Post 1 (A Freestanding Rust Binary)

  • Compiled binary cannot link std lib, as it used OS specific features, which we are building here.

  • To compile without std, we need to define what happens on panic and disable stack unwinding as well as default entry point.

  • Provide our own entry point by overriding default entry point function (_start for linux, main for macOS), it must be available outside module and use C calling convention. Since linker looks for literal function name, disable name mangling.

  • While compiling above implementation, proper options need to be passed to linker which are platform specific. On Linux, linker must not link startup routine of C runtime and on macOS, it must link libSystem as statically linked binary are not supported in macOS.

    # on Linux
    > cargo rustc -- -C link-arg=-nostartfiles
    # on macOS
    > cargo rustc -- -C link-arg=-lSystem

Post 2 (A Minimal Rust Kernel)

  • Binary built in last section can run on Linux or macOS target but we want to run it on bare metal. Switch to Rust nightly as some required features are experimental.

  • Specify a custom target to compiler specifying options like no OS, no support for stack unwinding, which linker to use, disable SIMD, enable soft-float as Rust core uses float, etc. We'll use DLL (LLVM) linker which in case of no targe OS, uses Linux convensions i.e. looks for _start for entrypoint.

  • We'll also need to build all target specific linked libs that comes with Rust compiler and doesn't support custom target triples, like core and compiler_builtins. Then build our program using new libs. This can be done by:

    # this will provide `cargo xbuild` command
    > cargo install cargo-xbuild
    # we need source code of libs we are compiling
    > rustup component add rust-src
    # compile libs and use them to build program for provided target
    > cargo xbuild --target target-triple.json
  • Now our binary has a bare metal target.

  • Use VGA text buffer in entrypoint function to print text on screen.

  • Allow bootloader crate to load our kernel by adding it as dependency.

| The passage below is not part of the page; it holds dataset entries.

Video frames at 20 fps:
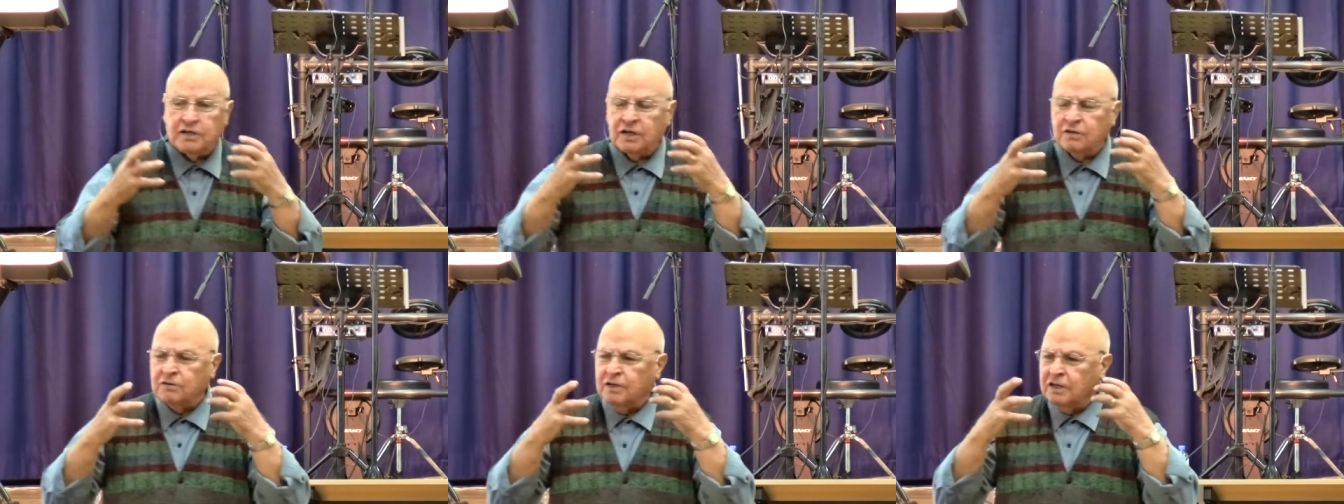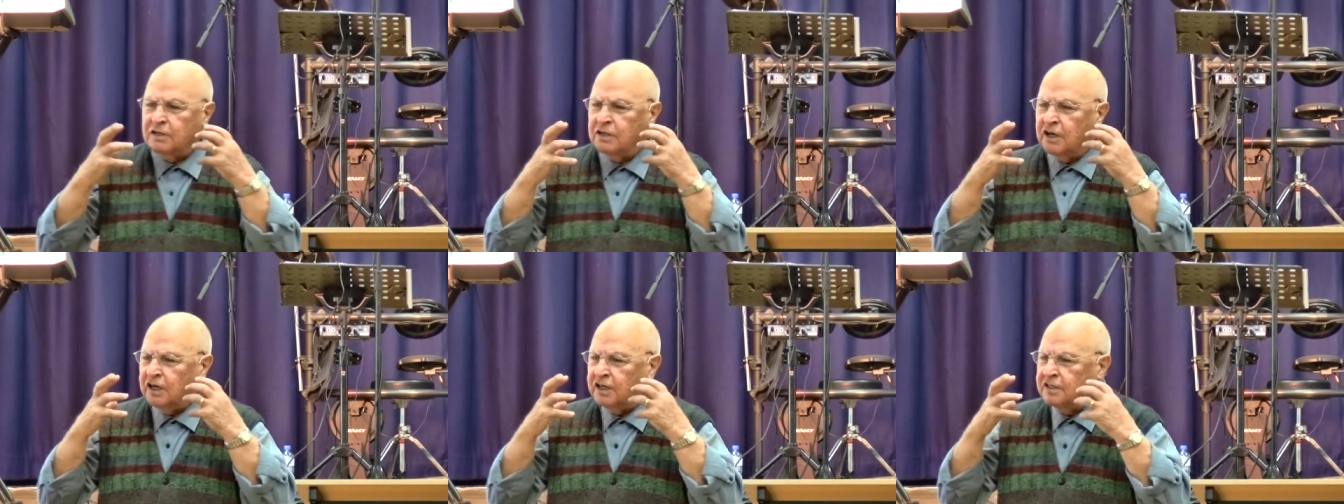
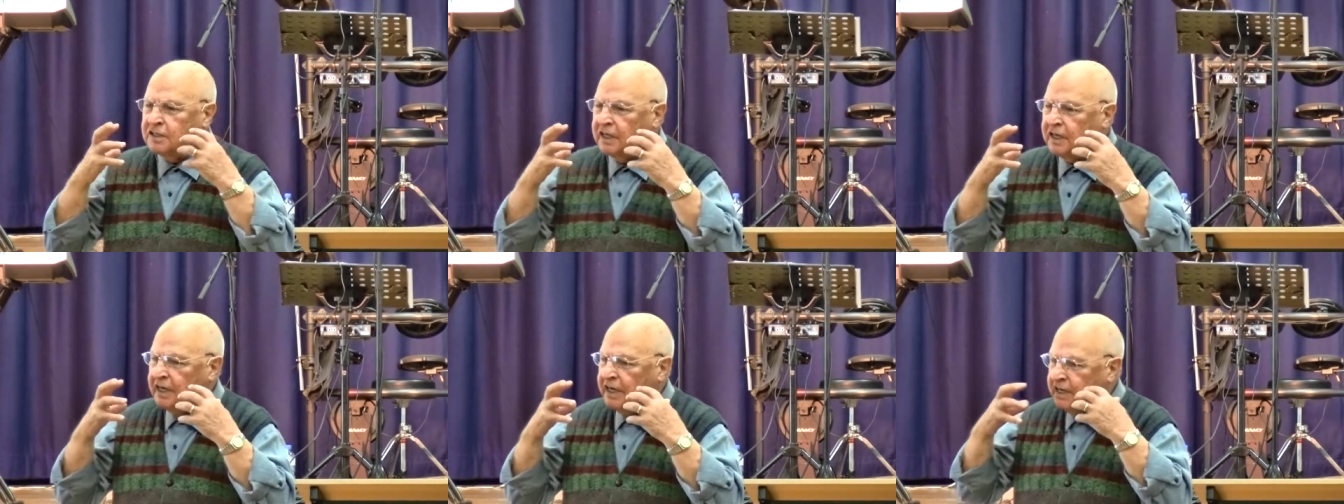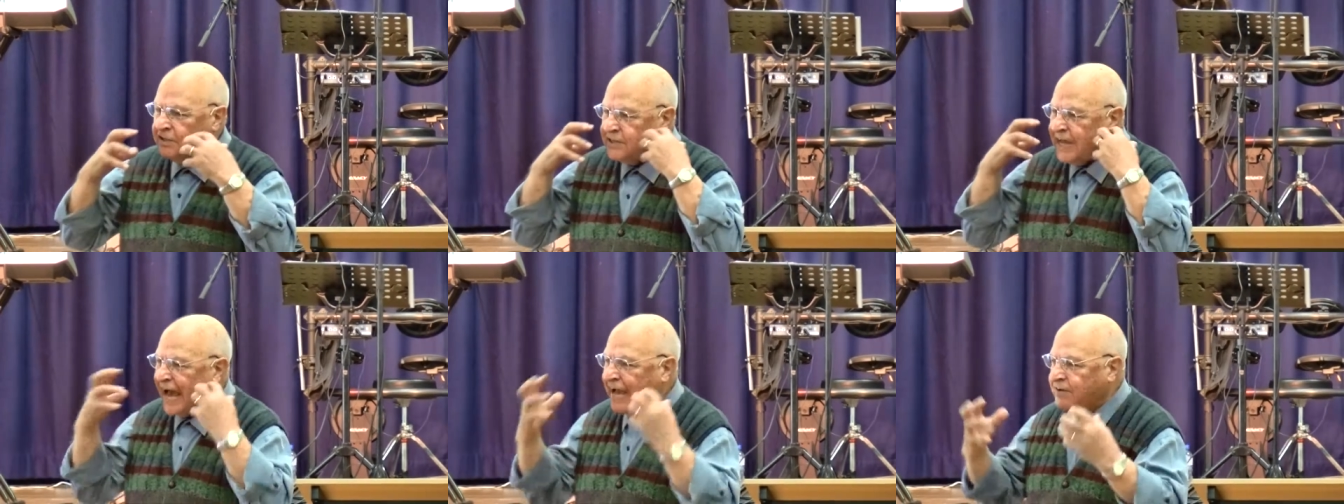
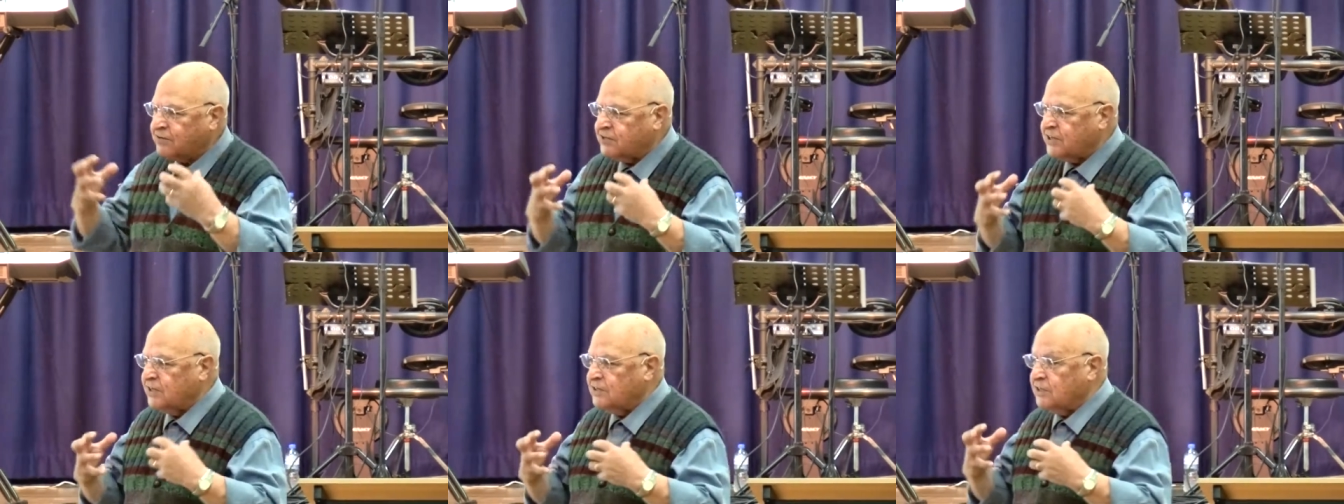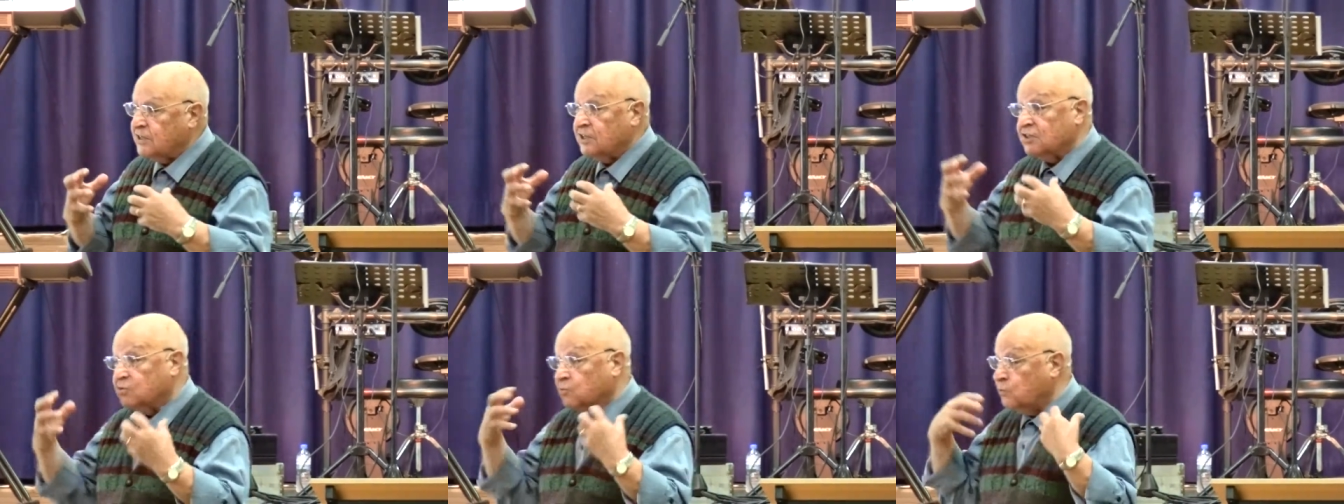his
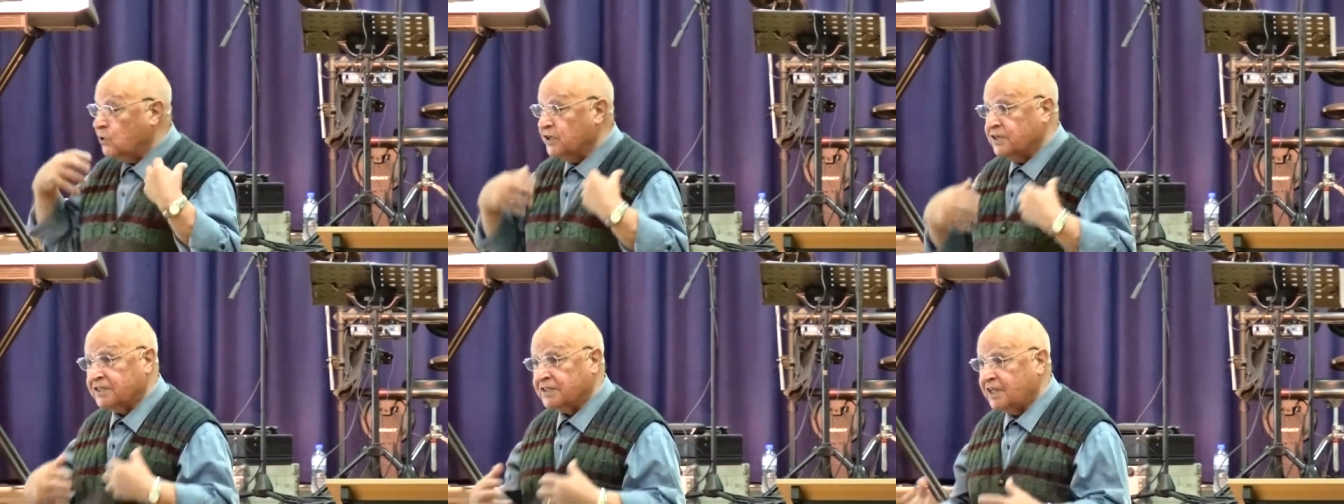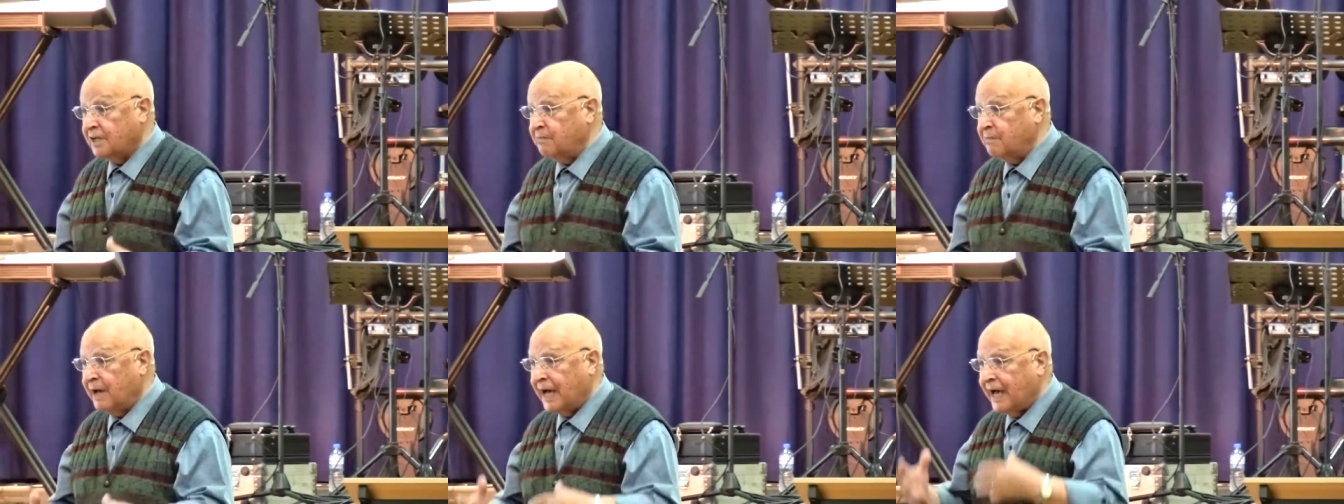accent is worse
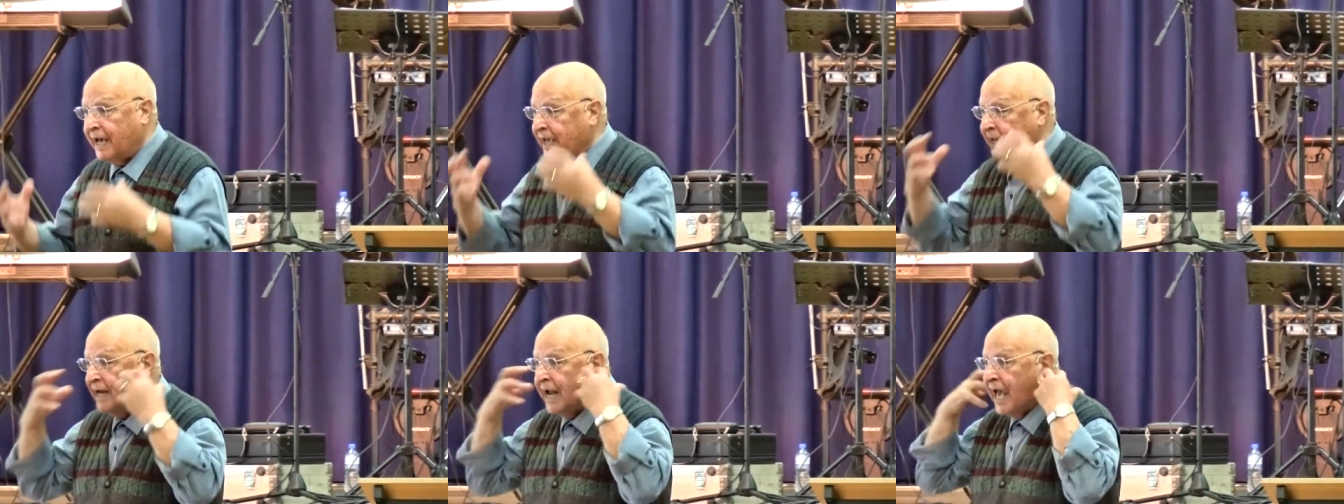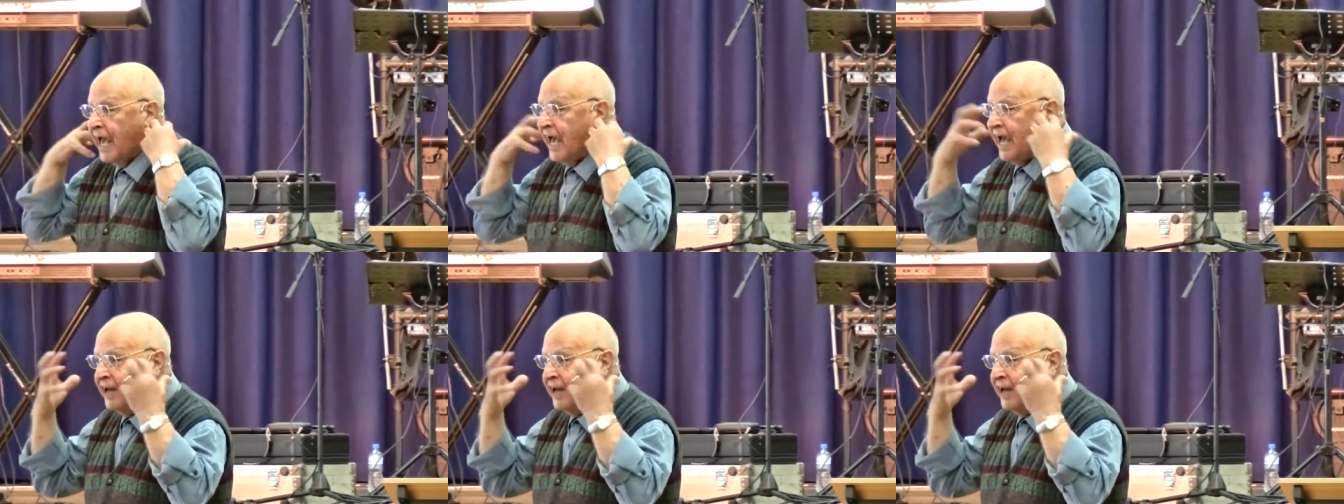than mine,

  • Create a bootable disk image by combining bootloader and kernel. bootimage tool can do this.

    # install bootimage
    > cargo install bootimage --version "^0.5.0"
    # combine bootloader with our program (kernel)
    > bootimage build --target target-triple.json
  • Generated target/target-triple/debug/bootimage-phil-opp-rust-os.bin file can be written to a USB and can be booted on real machine.

Post 3 (VGA Text Mode)

  • To support text formating later on, refactor code for writing to VGA buffer in a separate module with a safe interface to write and hiding all unsafe operations.
  • To make buffer writes volatile, add volatile crate as dependency and use that instead of directly writing.
  • To use Rust built-in formatting macros (write, writeln!), implement write_str method of core::fmt::Write trait in our writer object.
  • Adding newline in buffer can be done by shifting all values by 1 row and fill last row with whitespaces.
  • To make our writer object available globally, add lazy_static as dependency specifying aobut no_std and make writer static using it.
  • To make writer writable, add spin crate as dependency and use spinlock to make it mutable as mutable static are unsafe and discouraged.
  • Implement _print function to write using Writer object and use that to implement print! macro and then println!.
  • Now println! can be used directly in _start.

Post 4 (Unit Testing)

  • Add conditional config attributes to include std and not include no_std related code while executing tests as testing will be done on host machine.
  • Create buffer object initialized with space character using array-init as Volatile doesn't have Copy trait.
  • Now unit testing for write_byte and write_string can be done.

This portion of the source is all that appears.